Although we are essentially following a placeholder year in the author's life when he's moved away from home for the first time to a small town, Halfjord in Northern Norway, teaching for a year while saving money to travel and become a writer, we spend a considerable time (as in the previous books in the series) detouring down memory lane, immersed in several adventures from his youth before drawing us back via the scenic route to complete the circle.

In Dancing in the Dark, we see a revolving cast of characters come in and out of Karl Ove's life. Once again, we are in the shadow of a dark, distrustful and increasingly distant father who is losing himself in alcohol. We cling to an older brother who is a support system and an everyday hero to his younger brother. We witness a cherished mother who is scraping by in a newly single life, sturdy but weary. We hang out with fellow teachers, we meet nosy neighbours and self-assured students. But the main attraction is the girls. They are the brightest stars of the peep show of Karl Ove's life here. Older women, younger schoolgirls, fellow teachers, lusted-after friends, one-night stands, unrequited love, girls who want him, girls who don't...Karl Ove seems drawn to nearly every single one of them. He is absolutely girl crazy, with a near-obsessive focus on losing his virginity. Once again, through his unique lens, each moment of his self-loathing, his conceit, and his experience is uncomfortably palpable. He brings us along for every starkly awkward conversation and fumbling encounter. Whenever failure presents itself, whenever Karl Ove wakes up with only shards of embarrassing memories to puzzle over, whenever he's rebuked or rejected, we hold hands and leap with him straight down his ever-present shame spiral. His words are mirrors reflecting back the same complicated feelings we've all experienced ourselves at some point. 

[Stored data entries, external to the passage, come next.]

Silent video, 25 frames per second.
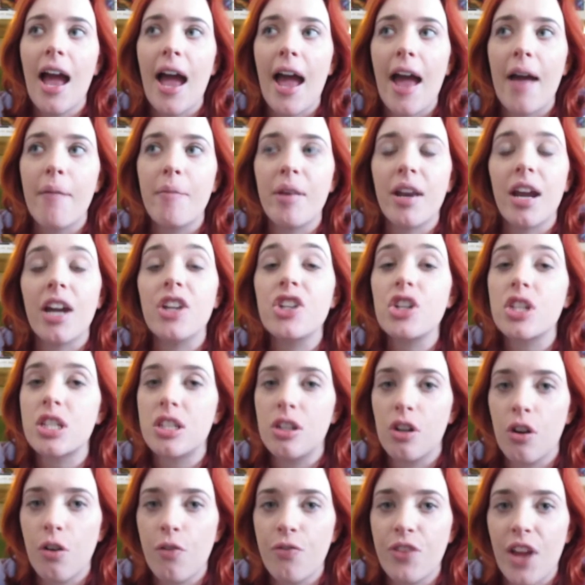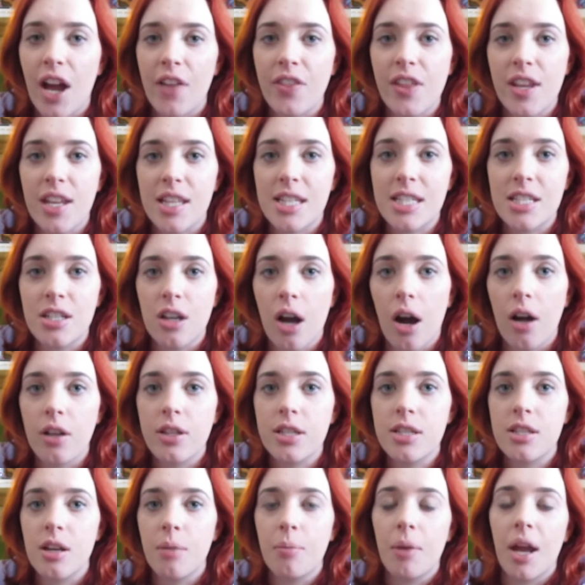Um, and I just love that that it's
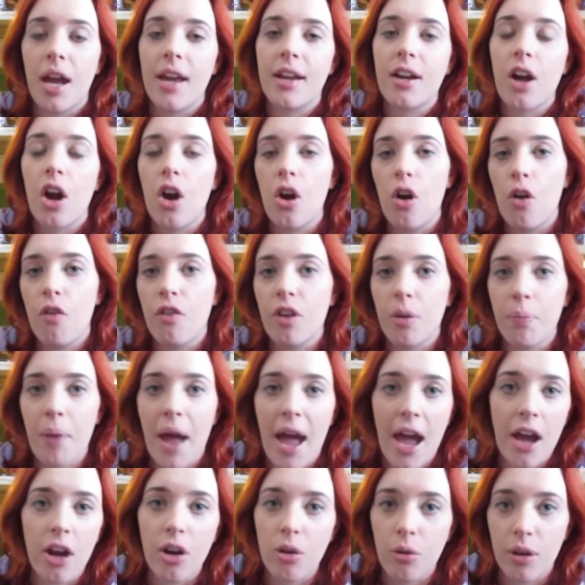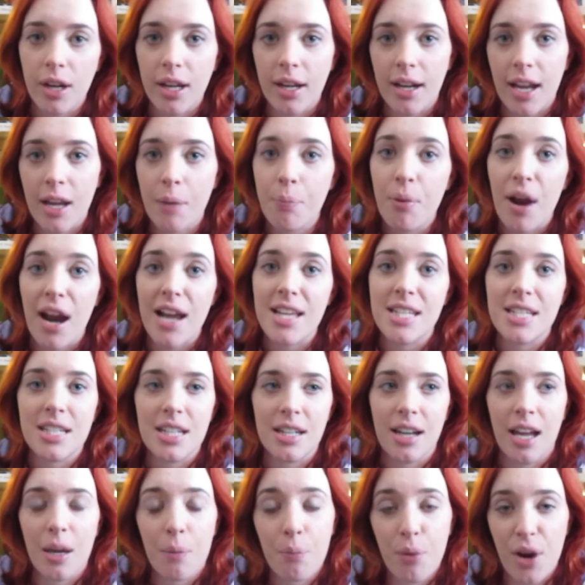not some like overpowering like
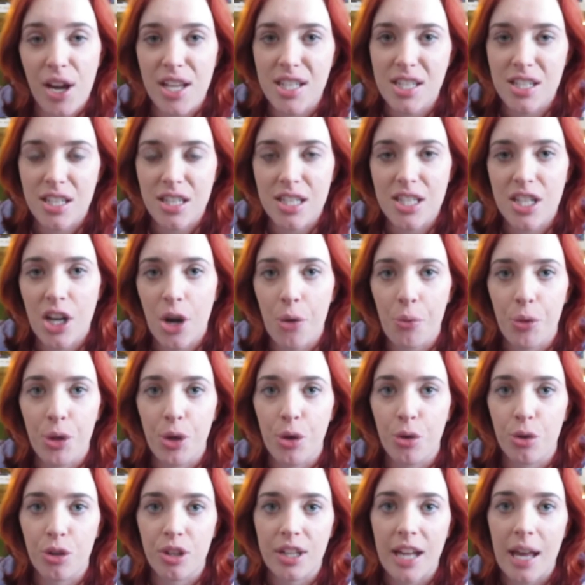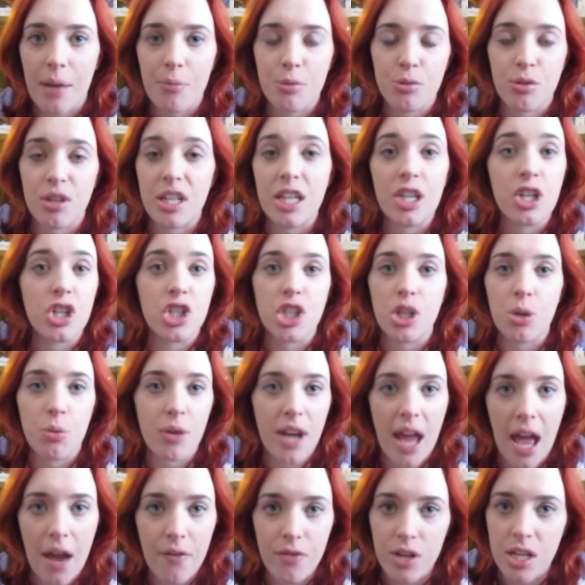president like President Snow in the Hunger Games where he could do
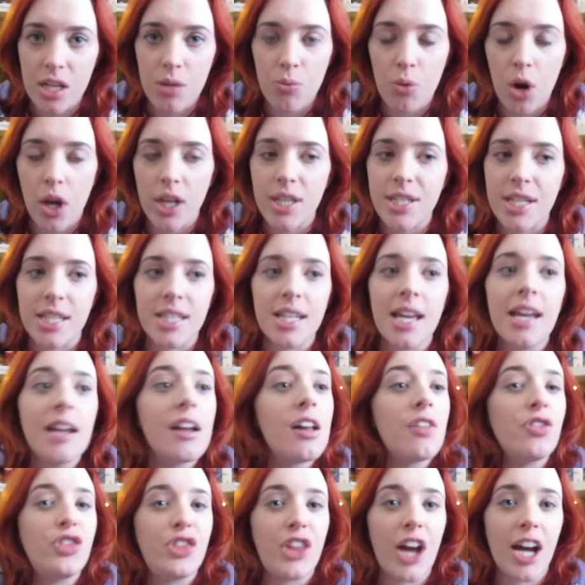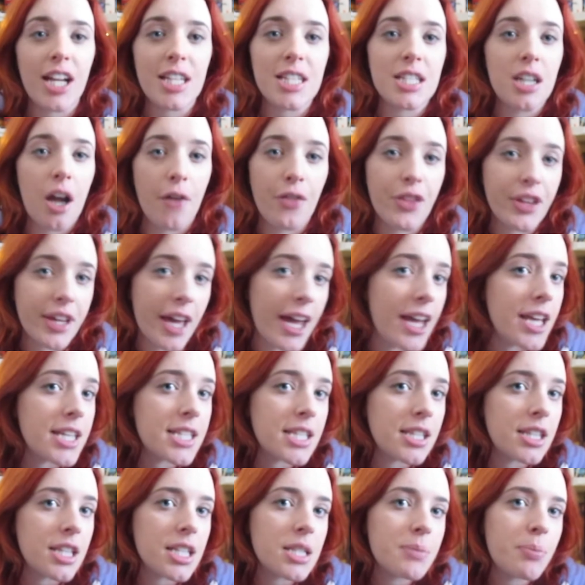whatever he wanted. That's not the
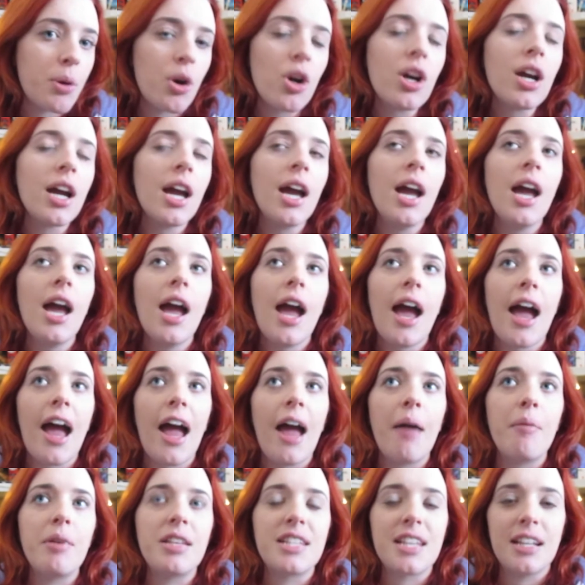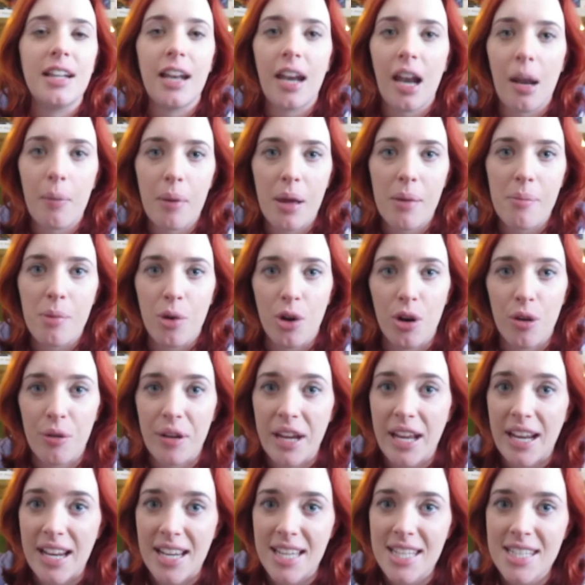case in this book. Um, it's a little bit more
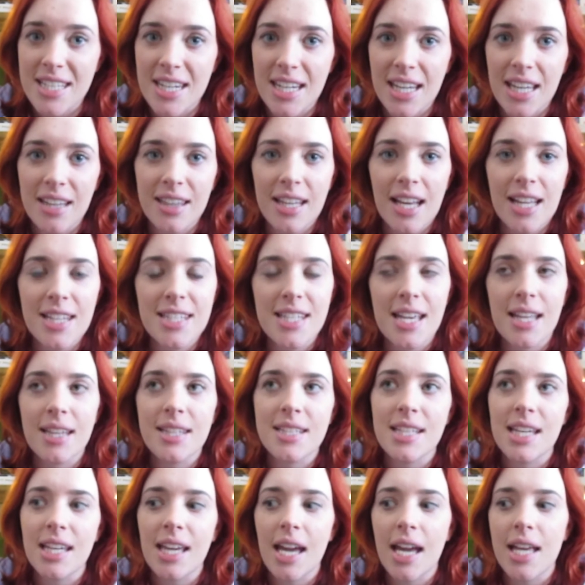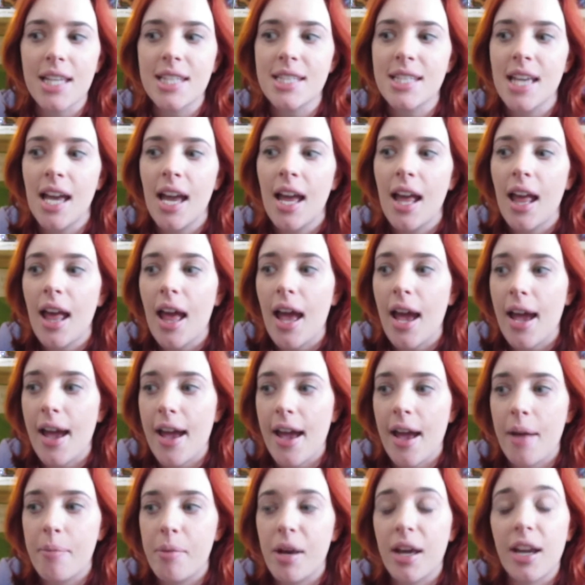realistic in that sense, I guess.
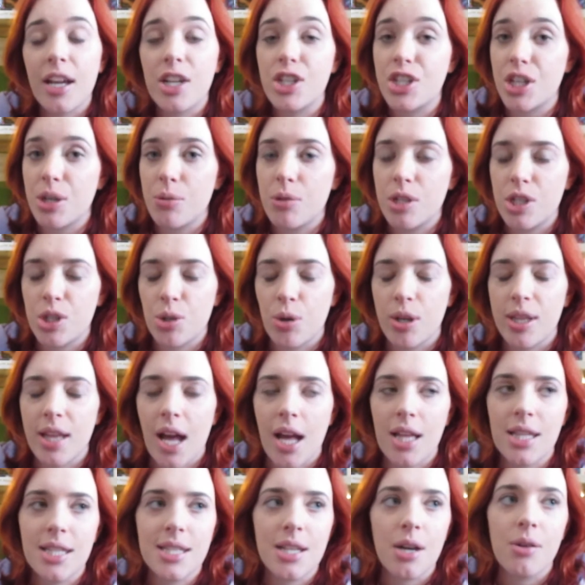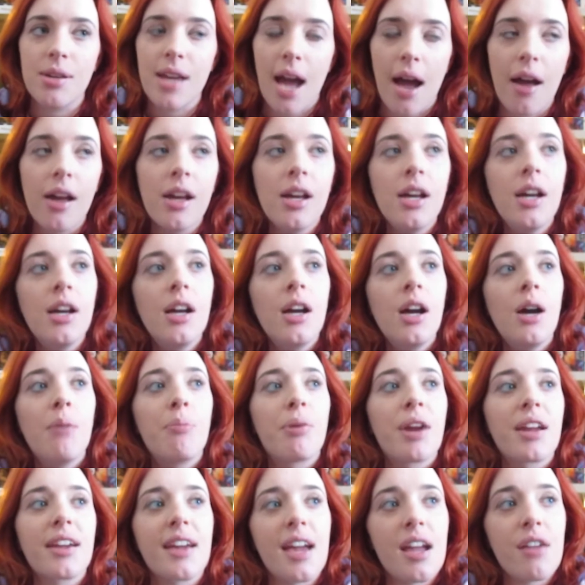Um, and I do enjoy that. So yeah,
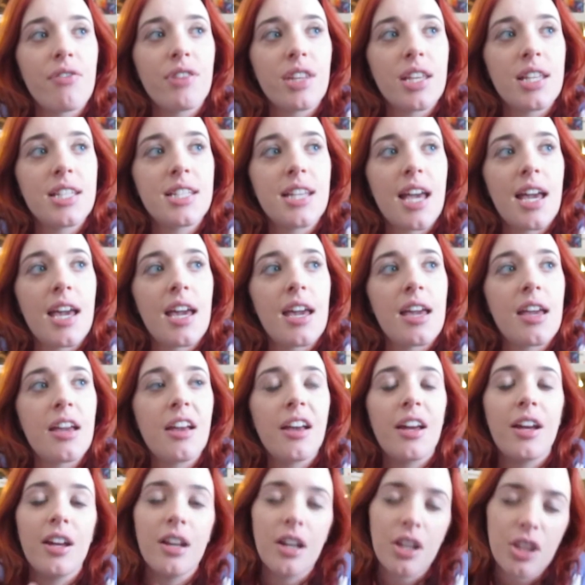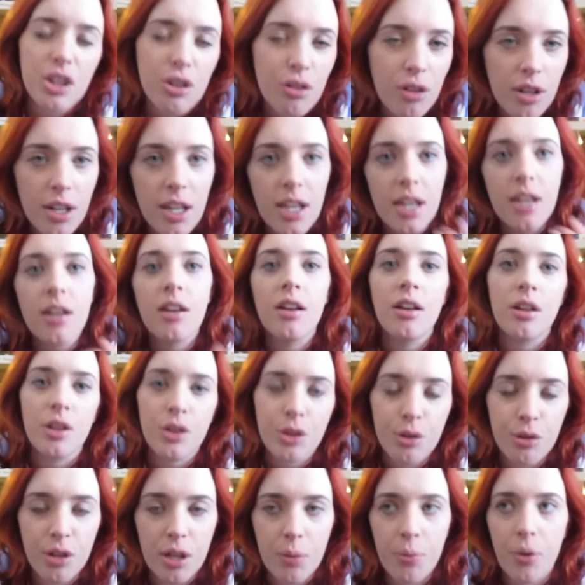but I gave this a three,
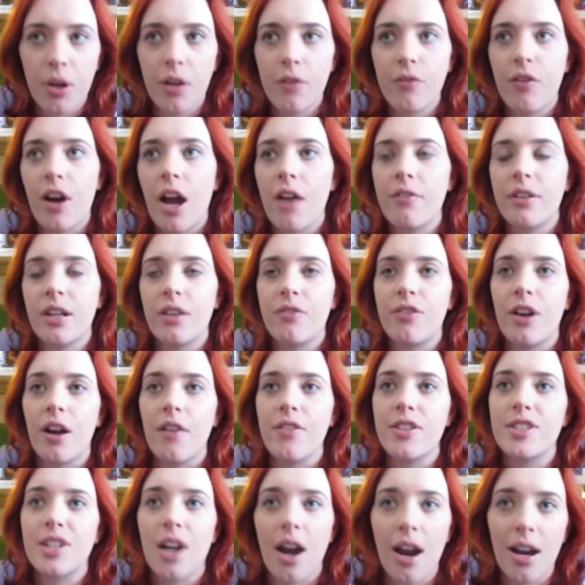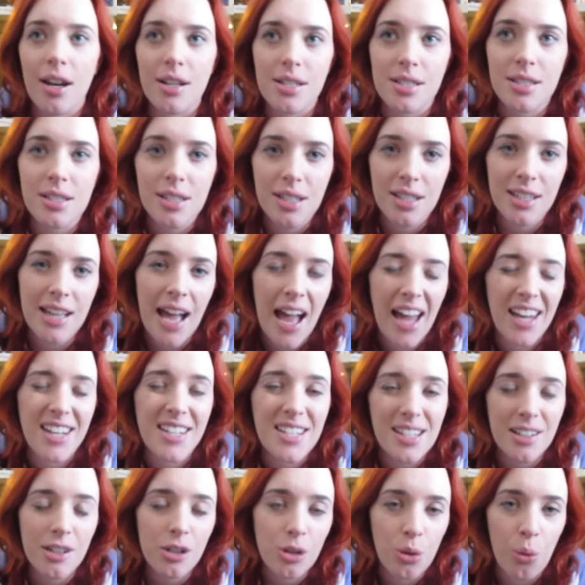three point five out of five stars.
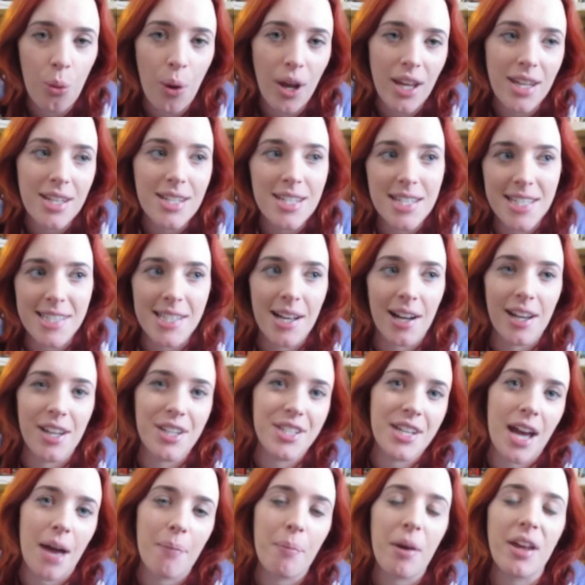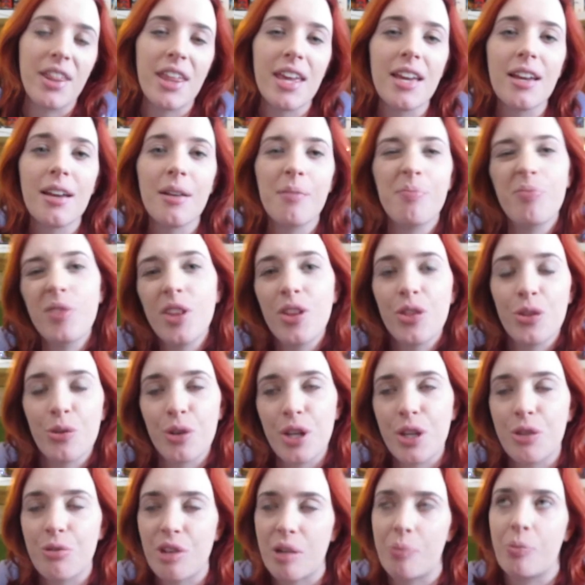Can't quite decide yet. I think
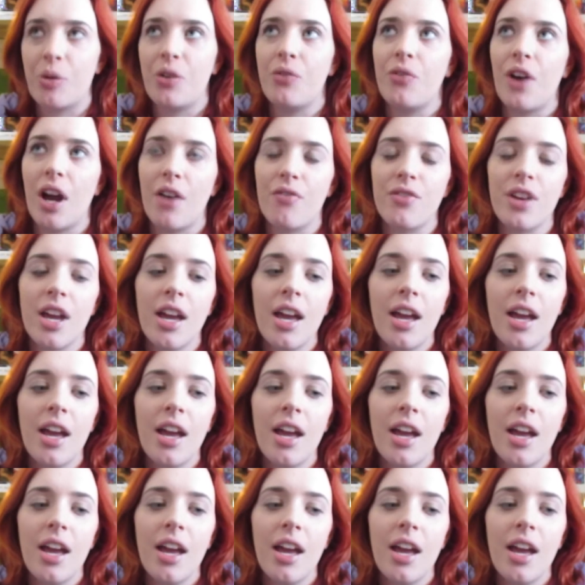three, three point five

The backdrop of much of this book is the misty, dark winter of Northern Norway which, in a book where perfection is nowhere to be seen, actually reflects the author in such a perfect way. The twenty-four-hour winter darkness mirrors Karl Ove's blackouts. The hanging thick mist, his hangovers. The rushing water, his pulsing, racing heart. The dark, rough edges, the boys; the quiet beauty, the girls. The village of Halfjord is so tiny that whenever Karl Ove leaves his house, it's as if the eyes of the entire village are upon him. We, the readers, are drawn in so close to his world that we feel like one of the neighbours. Karl Ove is the magnet and we are the iron filings that are swept up by him as he walks past us on each page drawing us deeper into his stories and his psyche.

Karl Ove's world is all-encompassing. His life's story is compelling, truthful and laid bare for the world to see. It's honest writing at its purest. It's about the extraordinariness of ordinary life and trying to figure out what it all means. His books are about real moments, human elements, fumbling, tears, laughter, life. Karl Ove is unique unto himself, but at the same time, he is all of us. He's just brave and unfiltered enough to lay it all down on the page.